[FEATURE] Make SQL align with PPL to support evaluate nested fields and update fields.
Is your feature request related to a problem? Currently in OpenSearch, SQL doesn't support update or evaluate nested fields like PPL. To make them align, we may need to make SQL support these features as well.
e.g.
- Update fields PPL supports updating the fields while SQL produces a new field with the same field_name which may leads to error.
# PPL
POST _plugins/_ppl/_explain
{
"query": """
source=opensearch_dashboards_sample_data_flights | eval FlightTimeMin = 1
"""
}
# response
{
"root": {
"name": "ProjectOperator",
"description": {
"fields": "[FlightNum, Origin, OriginLocation, DestLocation, FlightDelay, DistanceMiles, FlightTimeMin, OriginWeather, dayOfWeek, AvgTicketPrice, Carrier, FlightDelayMin, OriginRegion, DestAirportID, FlightDelayType, timestamp, Dest, FlightTimeHour, Cancelled, DistanceKilometers, OriginCityName, DestWeather, OriginCountry, DestCountry, DestRegion, DestCityName, OriginAirportID]"
},
"children": [
{
"name": "EvalOperator",
"description": {
"expressions": {
"FlightTimeMin": "1"
}
},
"children": [
{
"name": "OpenSearchIndexScan",
"description": {
"request": """OpenSearchQueryRequest(indexName=opensearch_dashboards_sample_data_flights, sourceBuilder={"from":0,"size":10000,"timeout":"1m"}, searchDone=false)"""
},
"children": []
}
]
}
]
}
}
# SQL
POST _plugins/_sql
{
"query": "SELECT *, 1 as FlightTimeMin FROM opensearch_dashboards_sample_data_flights LIMIT 5"
}
# response error
"{\n \"error\": {\n \"reason\": \"Invalid SQL query\",\n \"details\": \"Multiple entries with same key: FlightTimeMin=1 and FlightTimeMin=1030.7704\",\n \"type\": \"IllegalArgumentException\"\n },\n \"status\": 400\n}"

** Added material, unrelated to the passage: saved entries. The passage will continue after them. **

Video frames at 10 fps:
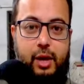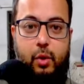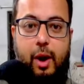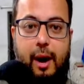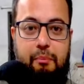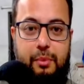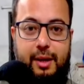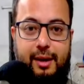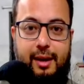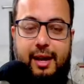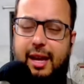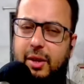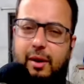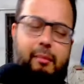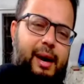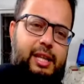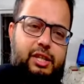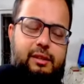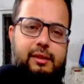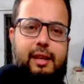you up. Can you
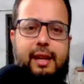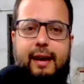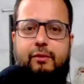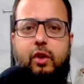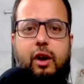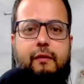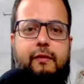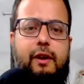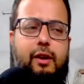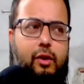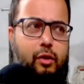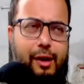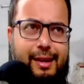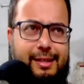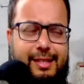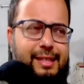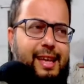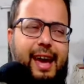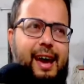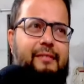imagine the level of loyalty they
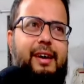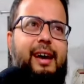have?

- Evaluate nested fields PPL supports evaluating fields from left to right while SQL cannot resolve the reference.
# PPL
POST _plugins/_ppl/_explain
{
"query": """
source=opensearch_dashboards_sample_data_flights | eval FlightTimeMinPlusOne = FlightTimeMin + 1, FlightTimeMinPlusTwo = FlightTimeMinPlusOne + 1 | fields FlightTimeMinPlusOne, FlightTimeMinPlusTwo
"""
}
# response
{
"root": {
"name": "ProjectOperator",
"description": {
"fields": "[FlightTimeMinPlusOne, FlightTimeMinPlusTwo]"
},
"children": [
{
"name": "EvalOperator",
"description": {
"expressions": {
"FlightTimeMinPlusTwo": "+(FlightTimeMinPlusOne, 1)",
"FlightTimeMinPlusOne": "+(FlightTimeMin, 1)"
}
},
"children": [
{
"name": "OpenSearchIndexScan",
"description": {
"request": """OpenSearchQueryRequest(indexName=opensearch_dashboards_sample_data_flights, sourceBuilder={"from":0,"size":10000,"timeout":"1m"}, searchDone=false)"""
},
"children": []
}
]
}
]
}
}
# SQL
POST _plugins/_sql/_explain
{
"query": "SELECT (FlightTimeMin + 1) as FlightTimeMinPlusOne, (FlightTimeMinPlusOne + 1) as FlightTimeMinPlusTwo FROM opensearch_dashboards_sample_data_flights LIMIT 5"
}
# response error
"{\n \"error\": {\n \"reason\": \"Invalid SQL query\",\n \"details\": \"can't resolve Symbol(namespace=FIELD_NAME, name=FlightTimeMinPlusOne) in type env\",\n \"type\": \"SemanticCheckException\"\n },\n \"status\": 400\n}"
What solution would you like? These 2 features are all supported in EvalOperator. But when compiling SQL, it won't use EvalOperator now but only ProjectOperator, which contributes to the differences above.
To make them align, there could be 2 optional solutions:
- Make SQL generates EvalOperator as well like PPL
- Enhance ProjectOperator to support these 2 features.
What alternatives have you considered? A clear and concise description of any alternative solutions or features you've considered.
Do you have any additional context? Add any other context or screenshots about the feature request here.
[Weekly Catch All Triage - 1]
@qianheng-aws are you working of this feature ?